Das ist ein Riesenproblem der freiheitlichen Demokratie. Wie umgehen mit antiliberalen Anti-Demokraten, die den äußeren Rahmen der freiheitlichen Demokratie nutzen, um diese von innen heraus zu bekämpfen? Es gipfelt in der philosophischen Frage: Was tun, wenn die Mehrheit des Demos die Demokratie sogar ganz bewusst abschaffen möchte? Muss man das dann akzeptieren, weil es ja der aktuelle Mehrheitswille ist, oder darf man das auf keinen Fall akzeptieren, weil es ja weitreichende Implikationen mit sich bringt? Denn wenn der Demos im Jahr X beschließt, die Demokratie abzuschaffen, so bedeutet dies ja, dass diese Wähler selbst, aber auch alle nachkommenden Wähler und Generationen gar keine Möglichkeit mehr haben, dies im Jahr X+4, X+10, X+20, X+30, X+40 … zu korrigieren, weil sie gemerkt haben, dass dies ein riesiger Fehler war. Eine solche Korrektur geht dann nur noch per Gewalt, aber nicht mehr friedlich. Und wenn die einst demokratisch gewählten Anti-Demokraten geschickt genug sind, dann lassen sie auch keine gewaltsame Revolution zu, sind auf viele Jahrzehnte hin nicht mehr los zu werden und sorgen dafür, dass möglichst viele Kinder und Jugendliche von Anfang an zu freiheitsfeindlichen Anti-Demokraten erzogen werden.
Bei all den Schwächen der Demokratie ist doch gerade ihre große Stärke, dass Fehlentscheidungen der Regierenden und Fehlentscheidungen des Demos selbst zumindest teilweise wieder korrigiert werden können, dass sie nicht irreversibel sind.
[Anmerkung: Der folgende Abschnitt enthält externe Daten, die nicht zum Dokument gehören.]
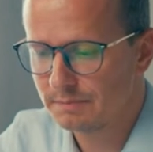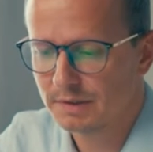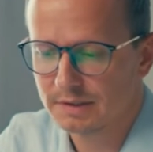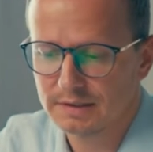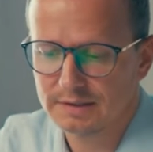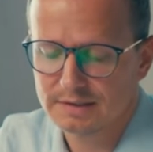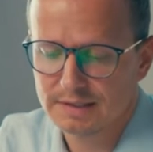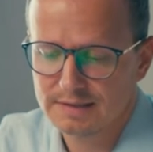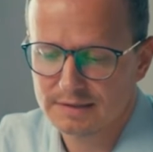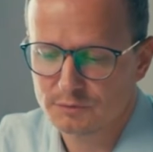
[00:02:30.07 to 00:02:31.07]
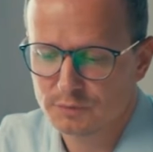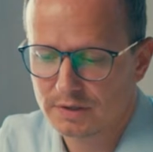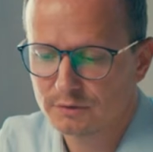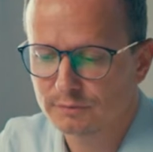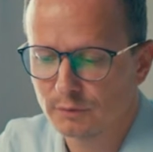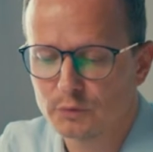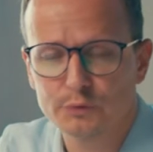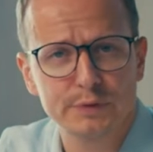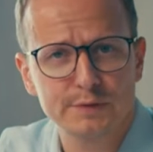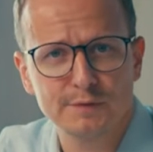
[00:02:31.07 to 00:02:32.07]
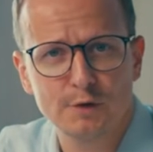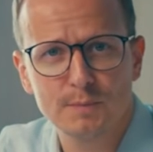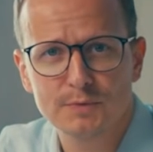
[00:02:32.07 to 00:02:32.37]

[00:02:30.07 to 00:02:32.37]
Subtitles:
but in this case, it's run, grow, transform.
Es gibt da keine Sackgasse, aus der es kein Entrinnen mehr gibt, weil man sich bei einer Wahl zum Beispiel hat blenden lassen. Wenn sich Regierende als absolut schrecklich entpuppen, ist der Demos nicht völlig machtlos. Er kann sie nämlich bei der nächsten Wahl friedlich abwählen. In anti-demokratischen Systemen gibt es diese Möglichkeit nicht. Deshalb ist dies das ausschlaggebende Kriterium, ob jemand ein Demokrat ist oder nicht: Lässt er es zu und akzeptiert er, dass man ihn nicht nur in die Regierung wählen, sondern auch wieder abwählen kann. Und akzeptiert er die Grundvoraussetzungen, dass freie Wahlen überhaupt möglich sind und dauerhaft möglich bleiben.
Ein freiheitlicher Demokrat muss also die Würde (Selbstbestimmung), die Freiheit und die politische, staatsbürgerliche Souveränität jedes einzelnen Bürgers über seine eigenen persönlichen Ziele, Wünsche und Interessen stellen. Er muss diese Dinge so sehr achten, dass er sie über seine eigenen Belange stellt. Das könnte man als #demokratische #Demut bezeichnen. Diese aufzubringen, ist alles andere als leicht, manchmal sogar sehr schwer und schmerzhaft. „Politik ist der Schmerz, der entsteht, wenn andere Leute anderes wollen“, sagte der Philosoph Peter Sloterdijk 2018 im NZZ-Interview. Aber nur wenn diese demokratische Demut gegeben und vorhanden ist sowie der Wille, die Demokratie trotz dieses Schmerzes dauerhaft zu erhalten, kann man von einem echten freiheitlichen Demokraten sprechen.